• _Work order_
Every picture stays out; everything else in the listing below is to be returned exactly.

== Source data ==

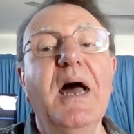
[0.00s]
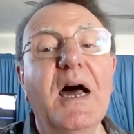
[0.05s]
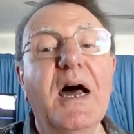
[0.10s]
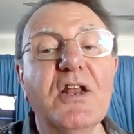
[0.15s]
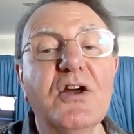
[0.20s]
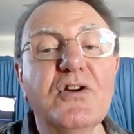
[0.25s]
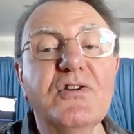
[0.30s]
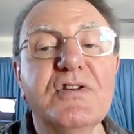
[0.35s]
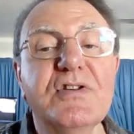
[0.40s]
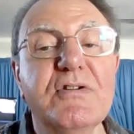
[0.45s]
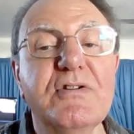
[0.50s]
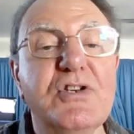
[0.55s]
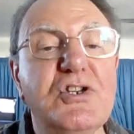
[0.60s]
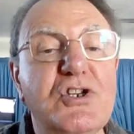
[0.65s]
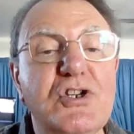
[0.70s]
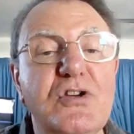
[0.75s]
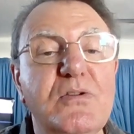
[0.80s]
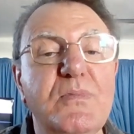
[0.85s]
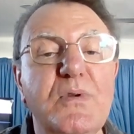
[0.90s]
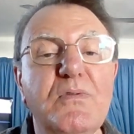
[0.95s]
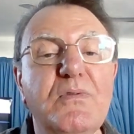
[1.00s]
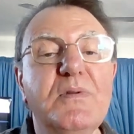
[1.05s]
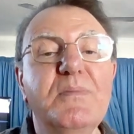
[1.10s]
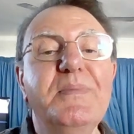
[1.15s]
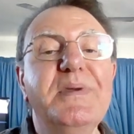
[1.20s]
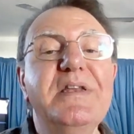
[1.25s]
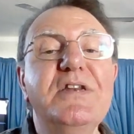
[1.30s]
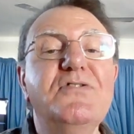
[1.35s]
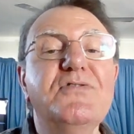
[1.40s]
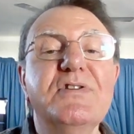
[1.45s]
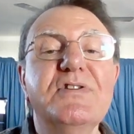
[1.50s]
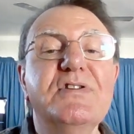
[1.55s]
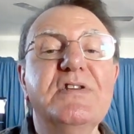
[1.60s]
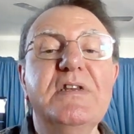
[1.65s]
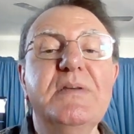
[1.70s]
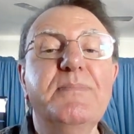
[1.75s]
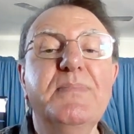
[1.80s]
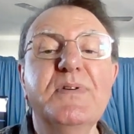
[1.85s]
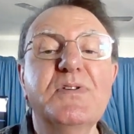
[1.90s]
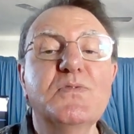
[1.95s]
And I also assume you wouldn't be interested
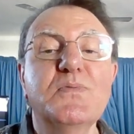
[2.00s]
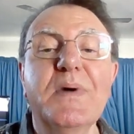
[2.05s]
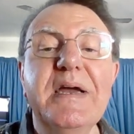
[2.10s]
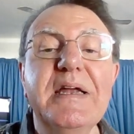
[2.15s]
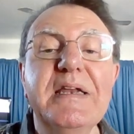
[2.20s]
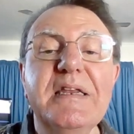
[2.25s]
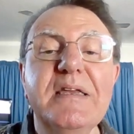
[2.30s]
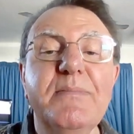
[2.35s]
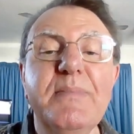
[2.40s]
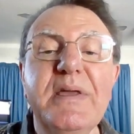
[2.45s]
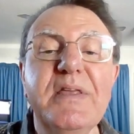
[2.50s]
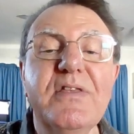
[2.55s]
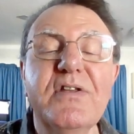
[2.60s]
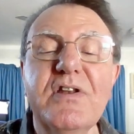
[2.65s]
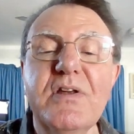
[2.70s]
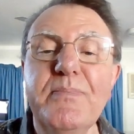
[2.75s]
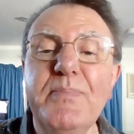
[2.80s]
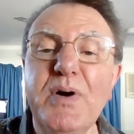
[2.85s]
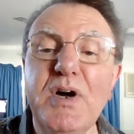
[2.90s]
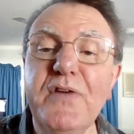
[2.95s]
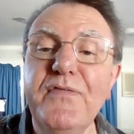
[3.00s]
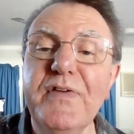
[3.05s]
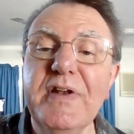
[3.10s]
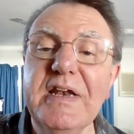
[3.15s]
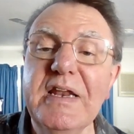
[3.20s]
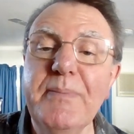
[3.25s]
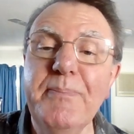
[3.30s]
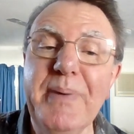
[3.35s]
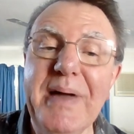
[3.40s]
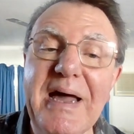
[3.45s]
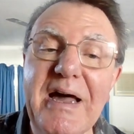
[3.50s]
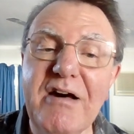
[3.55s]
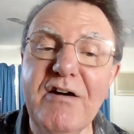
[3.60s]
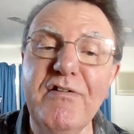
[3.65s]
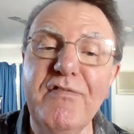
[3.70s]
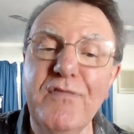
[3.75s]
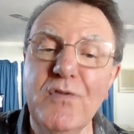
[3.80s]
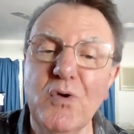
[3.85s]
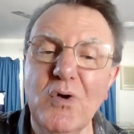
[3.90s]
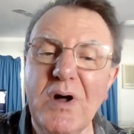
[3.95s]
in persuading me that a perfectly
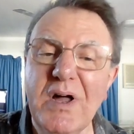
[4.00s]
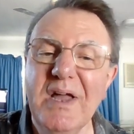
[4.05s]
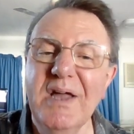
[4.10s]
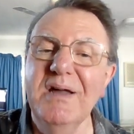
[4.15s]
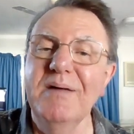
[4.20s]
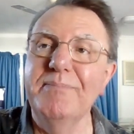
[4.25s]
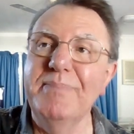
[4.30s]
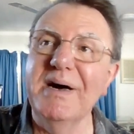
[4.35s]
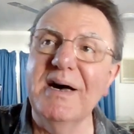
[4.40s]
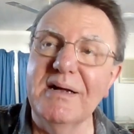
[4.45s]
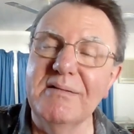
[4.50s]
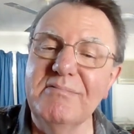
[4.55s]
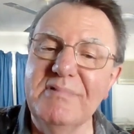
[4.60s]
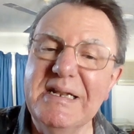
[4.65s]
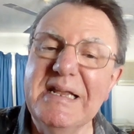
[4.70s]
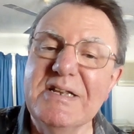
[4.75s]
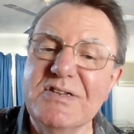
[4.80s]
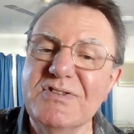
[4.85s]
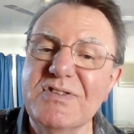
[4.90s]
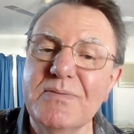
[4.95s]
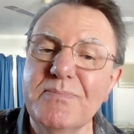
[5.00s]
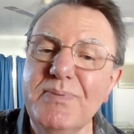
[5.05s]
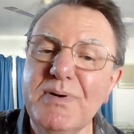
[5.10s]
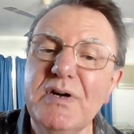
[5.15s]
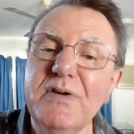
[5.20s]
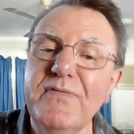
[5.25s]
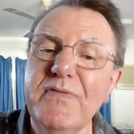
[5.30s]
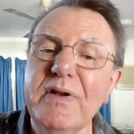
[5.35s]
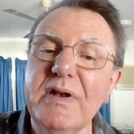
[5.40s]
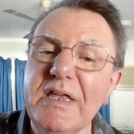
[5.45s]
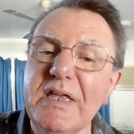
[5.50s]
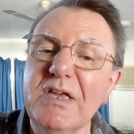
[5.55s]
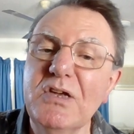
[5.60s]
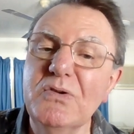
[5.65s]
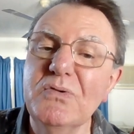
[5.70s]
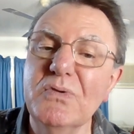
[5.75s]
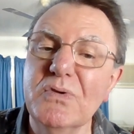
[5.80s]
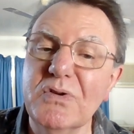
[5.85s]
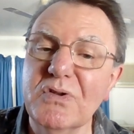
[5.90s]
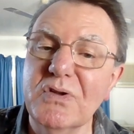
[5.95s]
powerful but less than perfectly
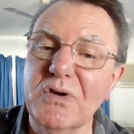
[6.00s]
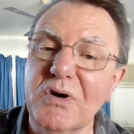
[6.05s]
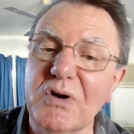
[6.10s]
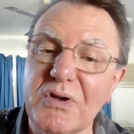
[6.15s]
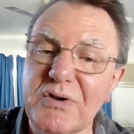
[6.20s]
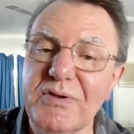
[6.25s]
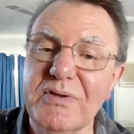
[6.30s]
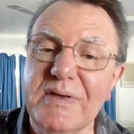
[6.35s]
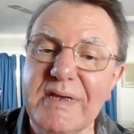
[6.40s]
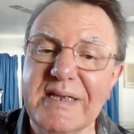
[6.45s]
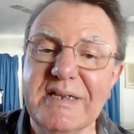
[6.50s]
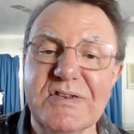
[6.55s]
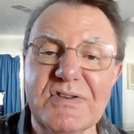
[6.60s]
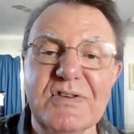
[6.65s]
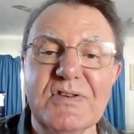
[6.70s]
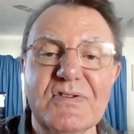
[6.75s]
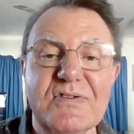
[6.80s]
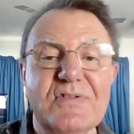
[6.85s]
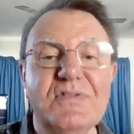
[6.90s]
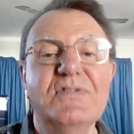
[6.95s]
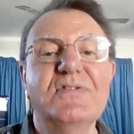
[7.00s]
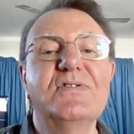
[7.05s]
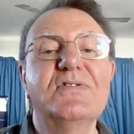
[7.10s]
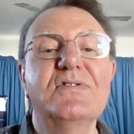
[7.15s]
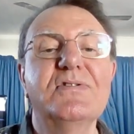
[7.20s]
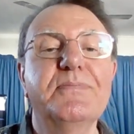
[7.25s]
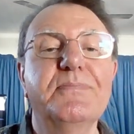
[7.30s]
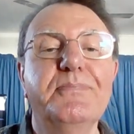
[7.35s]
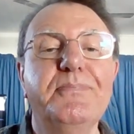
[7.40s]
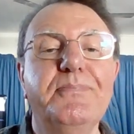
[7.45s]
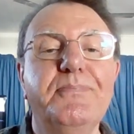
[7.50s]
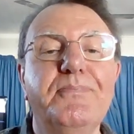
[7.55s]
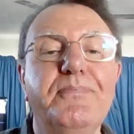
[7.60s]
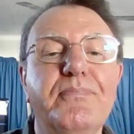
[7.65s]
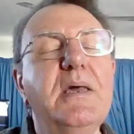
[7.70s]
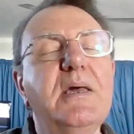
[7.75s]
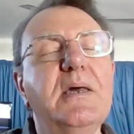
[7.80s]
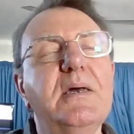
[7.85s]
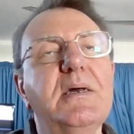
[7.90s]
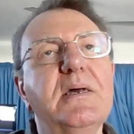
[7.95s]
good God exists.
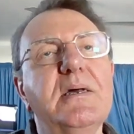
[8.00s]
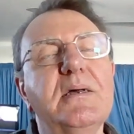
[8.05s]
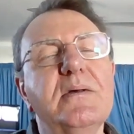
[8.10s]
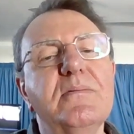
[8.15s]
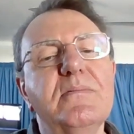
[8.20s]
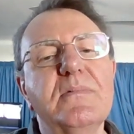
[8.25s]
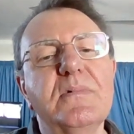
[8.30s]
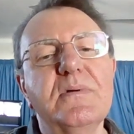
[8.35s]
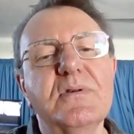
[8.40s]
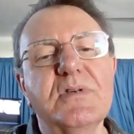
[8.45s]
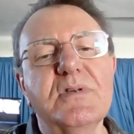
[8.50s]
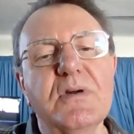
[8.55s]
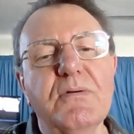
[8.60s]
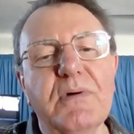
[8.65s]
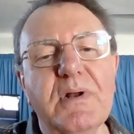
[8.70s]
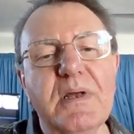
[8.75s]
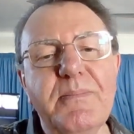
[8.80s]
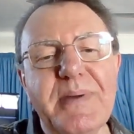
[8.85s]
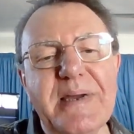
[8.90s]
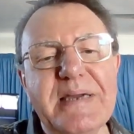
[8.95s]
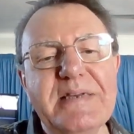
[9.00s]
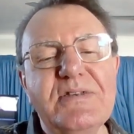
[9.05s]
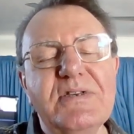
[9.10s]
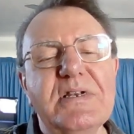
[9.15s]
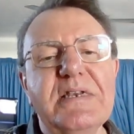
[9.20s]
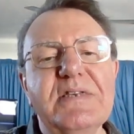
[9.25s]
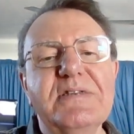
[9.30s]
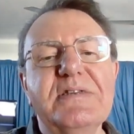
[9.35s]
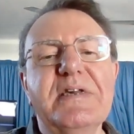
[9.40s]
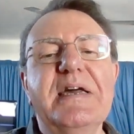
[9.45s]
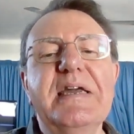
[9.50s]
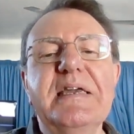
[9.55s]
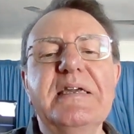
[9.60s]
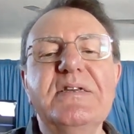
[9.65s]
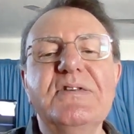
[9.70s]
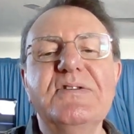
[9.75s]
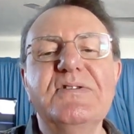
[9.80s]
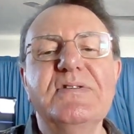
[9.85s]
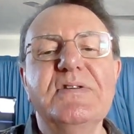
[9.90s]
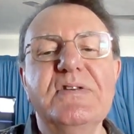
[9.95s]
So, what I'm basically saying
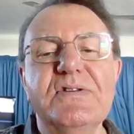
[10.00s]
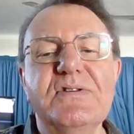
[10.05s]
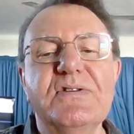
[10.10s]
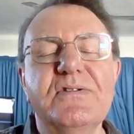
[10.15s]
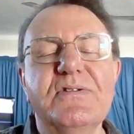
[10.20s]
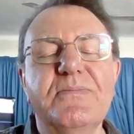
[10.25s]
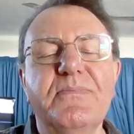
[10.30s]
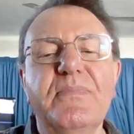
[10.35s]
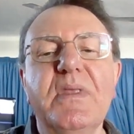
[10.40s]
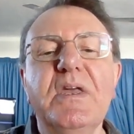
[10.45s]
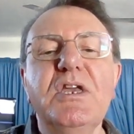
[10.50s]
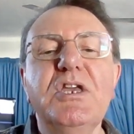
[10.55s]
is this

===

• _Task output_
[0.00s]
[0.05s]
[0.10s]
[0.15s]
[0.20s]
[0.25s]
[0.30s]
[0.35s]
[0.40s]
[0.45s]
[0.50s]
[0.55s]
[0.60s]
[0.65s]
[0.70s]
[0.75s]
[0.80s]
[0.85s]
[0.90s]
[0.95s]
[1.00s]
[1.05s]
[1.10s]
[1.15s]
[1.20s]
[1.25s]
[1.30s]
[1.35s]
[1.40s]
[1.45s]
[1.50s]
[1.55s]
[1.60s]
[1.65s]
[1.70s]
[1.75s]
[1.80s]
[1.85s]
[1.90s]
[1.95s]
And I also assume you wouldn't be interested
[2.00s]
[2.05s]
[2.10s]
[2.15s]
[2.20s]
[2.25s]
[2.30s]
[2.35s]
[2.40s]
[2.45s]
[2.50s]
[2.55s]
[2.60s]
[2.65s]
[2.70s]
[2.75s]
[2.80s]
[2.85s]
[2.90s]
[2.95s]
[3.00s]
[3.05s]
[3.10s]
[3.15s]
[3.20s]
[3.25s]
[3.30s]
[3.35s]
[3.40s]
[3.45s]
[3.50s]
[3.55s]
[3.60s]
[3.65s]
[3.70s]
[3.75s]
[3.80s]
[3.85s]
[3.90s]
[3.95s]
in persuading me that a perfectly
[4.00s]
[4.05s]
[4.10s]
[4.15s]
[4.20s]
[4.25s]
[4.30s]
[4.35s]
[4.40s]
[4.45s]
[4.50s]
[4.55s]
[4.60s]
[4.65s]
[4.70s]
[4.75s]
[4.80s]
[4.85s]
[4.90s]
[4.95s]
[5.00s]
[5.05s]
[5.10s]
[5.15s]
[5.20s]
[5.25s]
[5.30s]
[5.35s]
[5.40s]
[5.45s]
[5.50s]
[5.55s]
[5.60s]
[5.65s]
[5.70s]
[5.75s]
[5.80s]
[5.85s]
[5.90s]
[5.95s]
powerful but less than perfectly
[6.00s]
[6.05s]
[6.10s]
[6.15s]
[6.20s]
[6.25s]
[6.30s]
[6.35s]
[6.40s]
[6.45s]
[6.50s]
[6.55s]
[6.60s]
[6.65s]
[6.70s]
[6.75s]
[6.80s]
[6.85s]
[6.90s]
[6.95s]
[7.00s]
[7.05s]
[7.10s]
[7.15s]
[7.20s]
[7.25s]
[7.30s]
[7.35s]
[7.40s]
[7.45s]
[7.50s]
[7.55s]
[7.60s]
[7.65s]
[7.70s]
[7.75s]
[7.80s]
[7.85s]
[7.90s]
[7.95s]
good God exists.
[8.00s]
[8.05s]
[8.10s]
[8.15s]
[8.20s]
[8.25s]
[8.30s]
[8.35s]
[8.40s]
[8.45s]
[8.50s]
[8.55s]
[8.60s]
[8.65s]
[8.70s]
[8.75s]
[8.80s]
[8.85s]
[8.90s]
[8.95s]
[9.00s]
[9.05s]
[9.10s]
[9.15s]
[9.20s]
[9.25s]
[9.30s]
[9.35s]
[9.40s]
[9.45s]
[9.50s]
[9.55s]
[9.60s]
[9.65s]
[9.70s]
[9.75s]
[9.80s]
[9.85s]
[9.90s]
[9.95s]
So, what I'm basically saying
[10.00s]
[10.05s]
[10.10s]
[10.15s]
[10.20s]
[10.25s]
[10.30s]
[10.35s]
[10.40s]
[10.45s]
[10.50s]
[10.55s]
is this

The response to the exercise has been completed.